You'll also get introduced to the people who anticipated Freud, Jane Jacobs, and Darwin. We learn about Razi the rational logician and heretical scientist who is considered the first father of psychology and psychotherapy. We learn about the Barmak Clan which seemed to be a family of rich patrons like the Medici of Italy centuries later who financed innovation. Other notable figures of the era are Al-Kwarazmi who codified algebra and is the namesake for the term "algorithm.

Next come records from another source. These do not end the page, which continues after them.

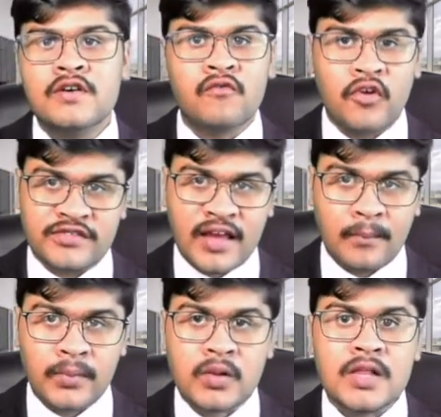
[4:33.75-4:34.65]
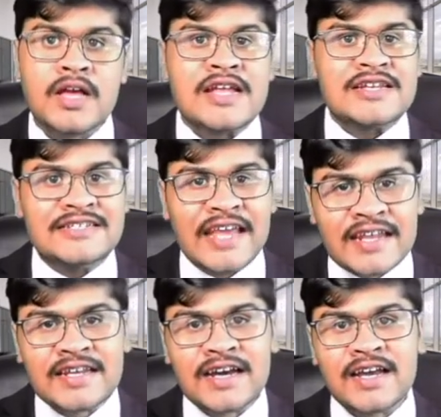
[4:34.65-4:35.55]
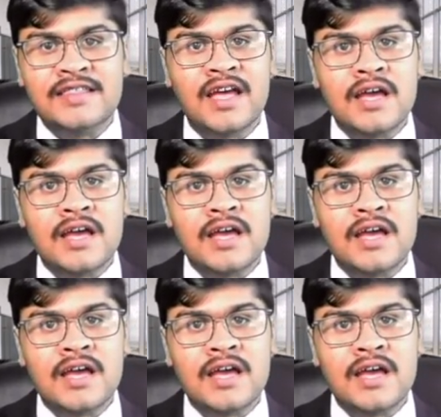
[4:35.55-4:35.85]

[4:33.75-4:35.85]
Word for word: For example, data in the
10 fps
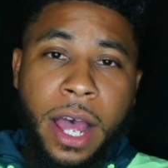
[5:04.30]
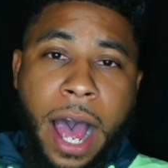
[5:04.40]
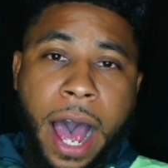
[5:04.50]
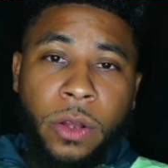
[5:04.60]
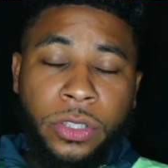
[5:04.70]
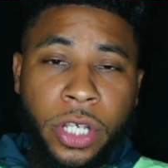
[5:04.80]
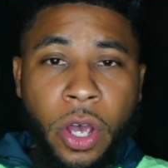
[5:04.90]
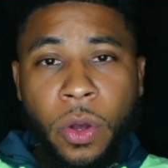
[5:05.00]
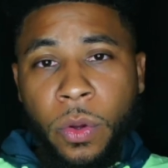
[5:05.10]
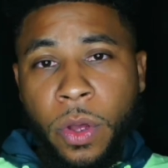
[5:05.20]
I'll
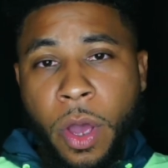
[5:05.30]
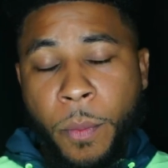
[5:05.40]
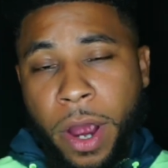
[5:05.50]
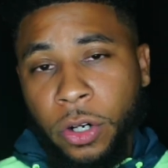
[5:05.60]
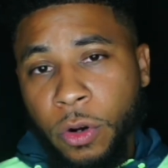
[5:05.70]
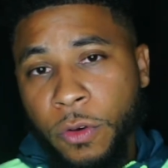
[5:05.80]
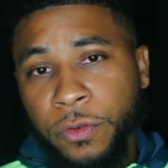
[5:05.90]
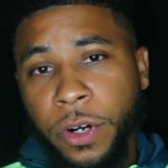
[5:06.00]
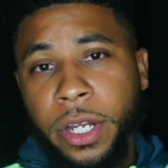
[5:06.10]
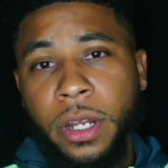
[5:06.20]
tell my
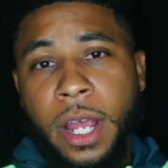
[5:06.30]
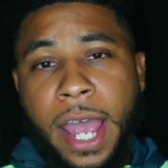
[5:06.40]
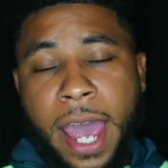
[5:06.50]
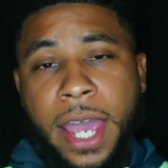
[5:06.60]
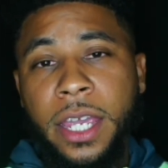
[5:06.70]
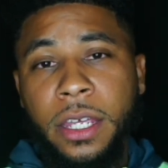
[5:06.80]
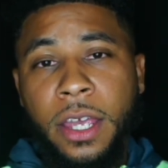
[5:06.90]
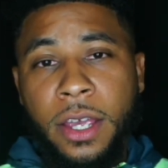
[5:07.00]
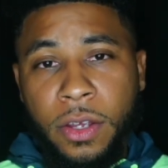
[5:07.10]
girlfriend, hey,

The history of this region is so much greater than we'll ever know because the Islamic invasion, and the resulting orthodoxy quashed some of the progress at times. Thousands of books during this time are thought to have been destroyed. The Seljuk reign and Gazali with his work "The Incoherence of the Philosphers" and t he Mongols were among the final nails in the coffin of the Central Asian Enlightenment. All in all this is a bear of a book and it should be expanded on and maybe put in a more digestible form for readers.
I would actually really like to see this book adapted into a historical fiction Netflix series.
The dynamic people of Central Asia with rich traditions and bright ideas deserve to have their stories told to the world so that we can understand their true contribution to the world of science, culture, philosophy, governance, etc. Mar 19, Kalle Nordenstorm rated it really liked it. Fine book.socydepity.tk
From Loss to Enlightenment - AbeBooks - Corinne Beth Gravenese:
Pre Islam at least some ordinary people could read. Hence no pictures in national geographic, zero tourists, zero marketing and little knowledge of the civilization. The region had unsustainable agriculture, slowly Fine book. The region had unsustainable agriculture, slowly turning the land salt and infertile.
Hence it is semi-dead today. The region also touched upon China and India, making it the hub of all civilization.